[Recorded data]
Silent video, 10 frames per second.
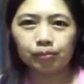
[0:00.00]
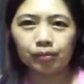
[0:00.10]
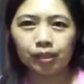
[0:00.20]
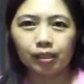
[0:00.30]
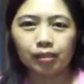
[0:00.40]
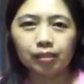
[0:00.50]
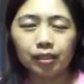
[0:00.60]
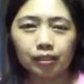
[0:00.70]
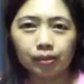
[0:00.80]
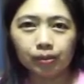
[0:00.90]
Okay,
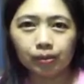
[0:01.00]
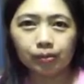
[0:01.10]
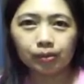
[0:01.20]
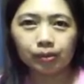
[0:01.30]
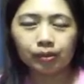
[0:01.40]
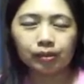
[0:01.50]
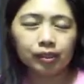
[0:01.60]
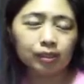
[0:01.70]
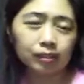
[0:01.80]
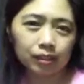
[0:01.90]
did you or
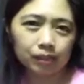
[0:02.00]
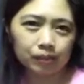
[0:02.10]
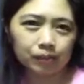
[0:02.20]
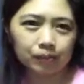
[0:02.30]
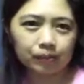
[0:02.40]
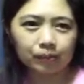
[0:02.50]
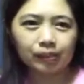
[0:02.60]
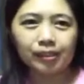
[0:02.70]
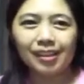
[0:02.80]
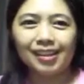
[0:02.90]
didn't you?
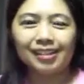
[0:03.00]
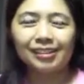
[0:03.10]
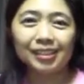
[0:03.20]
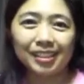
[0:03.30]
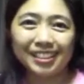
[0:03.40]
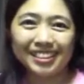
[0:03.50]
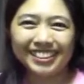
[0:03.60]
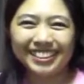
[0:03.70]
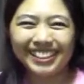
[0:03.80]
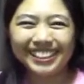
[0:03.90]
Okay, sorry.
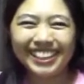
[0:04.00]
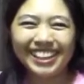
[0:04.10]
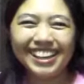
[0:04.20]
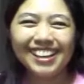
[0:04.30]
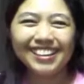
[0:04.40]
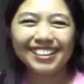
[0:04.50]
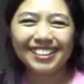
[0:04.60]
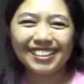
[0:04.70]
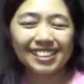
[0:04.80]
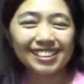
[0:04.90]

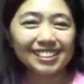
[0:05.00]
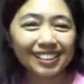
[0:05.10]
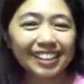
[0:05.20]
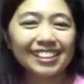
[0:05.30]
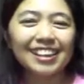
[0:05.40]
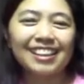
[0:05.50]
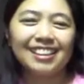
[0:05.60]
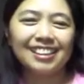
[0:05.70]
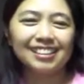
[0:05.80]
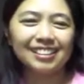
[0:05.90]
Okay, so like that.
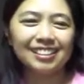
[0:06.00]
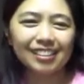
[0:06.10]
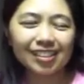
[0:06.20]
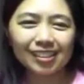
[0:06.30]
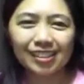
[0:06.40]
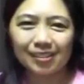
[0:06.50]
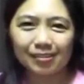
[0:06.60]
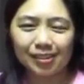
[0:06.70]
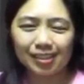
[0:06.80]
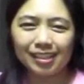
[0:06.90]

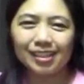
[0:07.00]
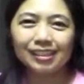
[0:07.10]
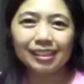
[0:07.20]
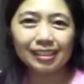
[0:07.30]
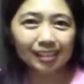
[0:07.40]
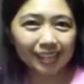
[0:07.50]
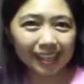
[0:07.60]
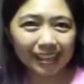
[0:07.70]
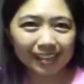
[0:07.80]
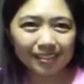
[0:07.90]
Interrogative. Yes,
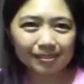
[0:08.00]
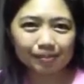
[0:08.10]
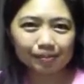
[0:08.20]
interrogating.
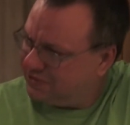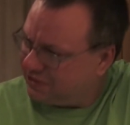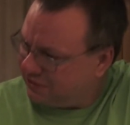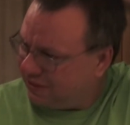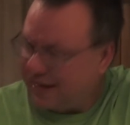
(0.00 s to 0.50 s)

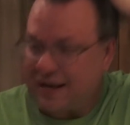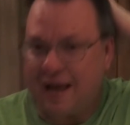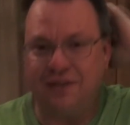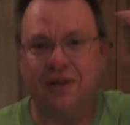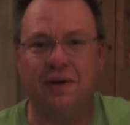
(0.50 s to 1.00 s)
So
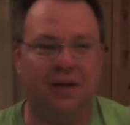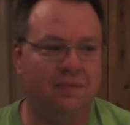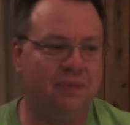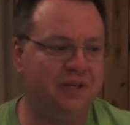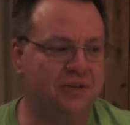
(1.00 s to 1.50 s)
I took
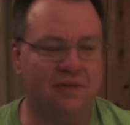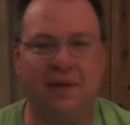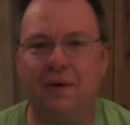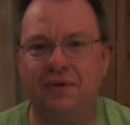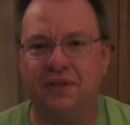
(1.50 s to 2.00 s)
a picture of
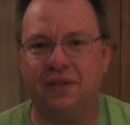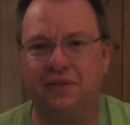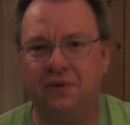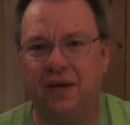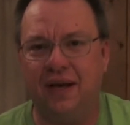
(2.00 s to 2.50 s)
them. That was the
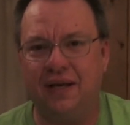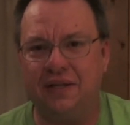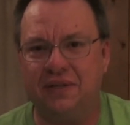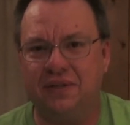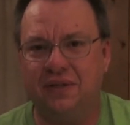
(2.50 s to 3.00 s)
two
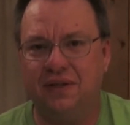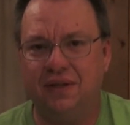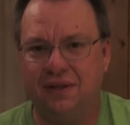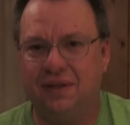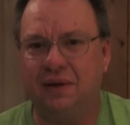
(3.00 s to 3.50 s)
guys
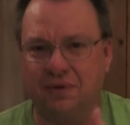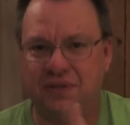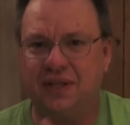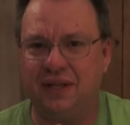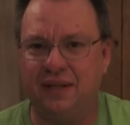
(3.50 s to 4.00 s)
that were
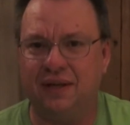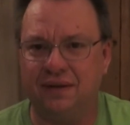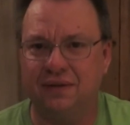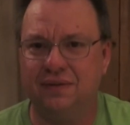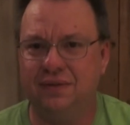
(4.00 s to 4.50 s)
sitting
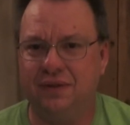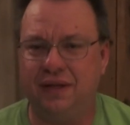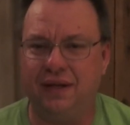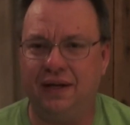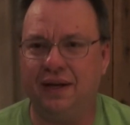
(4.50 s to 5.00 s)
there
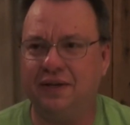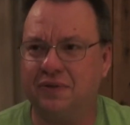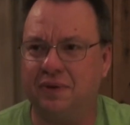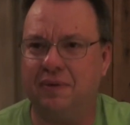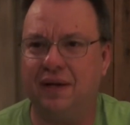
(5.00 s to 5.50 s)
eating ice
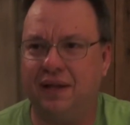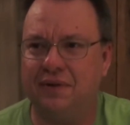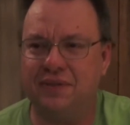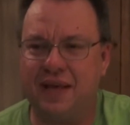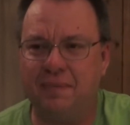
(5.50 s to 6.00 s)
cream. Yeah, that
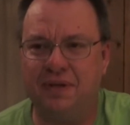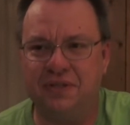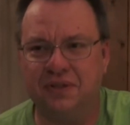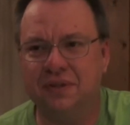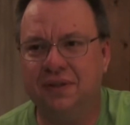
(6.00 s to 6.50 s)
was that
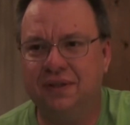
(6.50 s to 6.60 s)
picture.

▸ Work to complete:
Since only the text is needed, retype the data above exactly and omit the pictures.

▸ Response for this exercise:
Silent video, 10 frames per second.
[0:00.00]
[0:00.10]
[0:00.20]
[0:00.30]
[0:00.40]
[0:00.50]
[0:00.60]
[0:00.70]
[0:00.80]
[0:00.90]
Okay,
[0:01.00]
[0:01.10]
[0:01.20]
[0:01.30]
[0:01.40]
[0:01.50]
[0:01.60]
[0:01.70]
[0:01.80]
[0:01.90]
did you or
[0:02.00]
[0:02.10]
[0:02.20]
[0:02.30]
[0:02.40]
[0:02.50]
[0:02.60]
[0:02.70]
[0:02.80]
[0:02.90]
didn't you?
[0:03.00]
[0:03.10]
[0:03.20]
[0:03.30]
[0:03.40]
[0:03.50]
[0:03.60]
[0:03.70]
[0:03.80]
[0:03.90]
Okay, sorry.
[0:04.00]
[0:04.10]
[0:04.20]
[0:04.30]
[0:04.40]
[0:04.50]
[0:04.60]
[0:04.70]
[0:04.80]
[0:04.90]

[0:05.00]
[0:05.10]
[0:05.20]
[0:05.30]
[0:05.40]
[0:05.50]
[0:05.60]
[0:05.70]
[0:05.80]
[0:05.90]
Okay, so like that.
[0:06.00]
[0:06.10]
[0:06.20]
[0:06.30]
[0:06.40]
[0:06.50]
[0:06.60]
[0:06.70]
[0:06.80]
[0:06.90]

[0:07.00]
[0:07.10]
[0:07.20]
[0:07.30]
[0:07.40]
[0:07.50]
[0:07.60]
[0:07.70]
[0:07.80]
[0:07.90]
Interrogative. Yes,
[0:08.00]
[0:08.10]
[0:08.20]
interrogating.
(0.00 s to 0.50 s)

(0.50 s to 1.00 s)
So
(1.00 s to 1.50 s)
I took
(1.50 s to 2.00 s)
a picture of
(2.00 s to 2.50 s)
them. That was the
(2.50 s to 3.00 s)
two
(3.00 s to 3.50 s)
guys
(3.50 s to 4.00 s)
that were
(4.00 s to 4.50 s)
sitting
(4.50 s to 5.00 s)
there
(5.00 s to 5.50 s)
eating ice
(5.50 s to 6.00 s)
cream. Yeah, that
(6.00 s to 6.50 s)
was that
(6.50 s to 6.60 s)
picture.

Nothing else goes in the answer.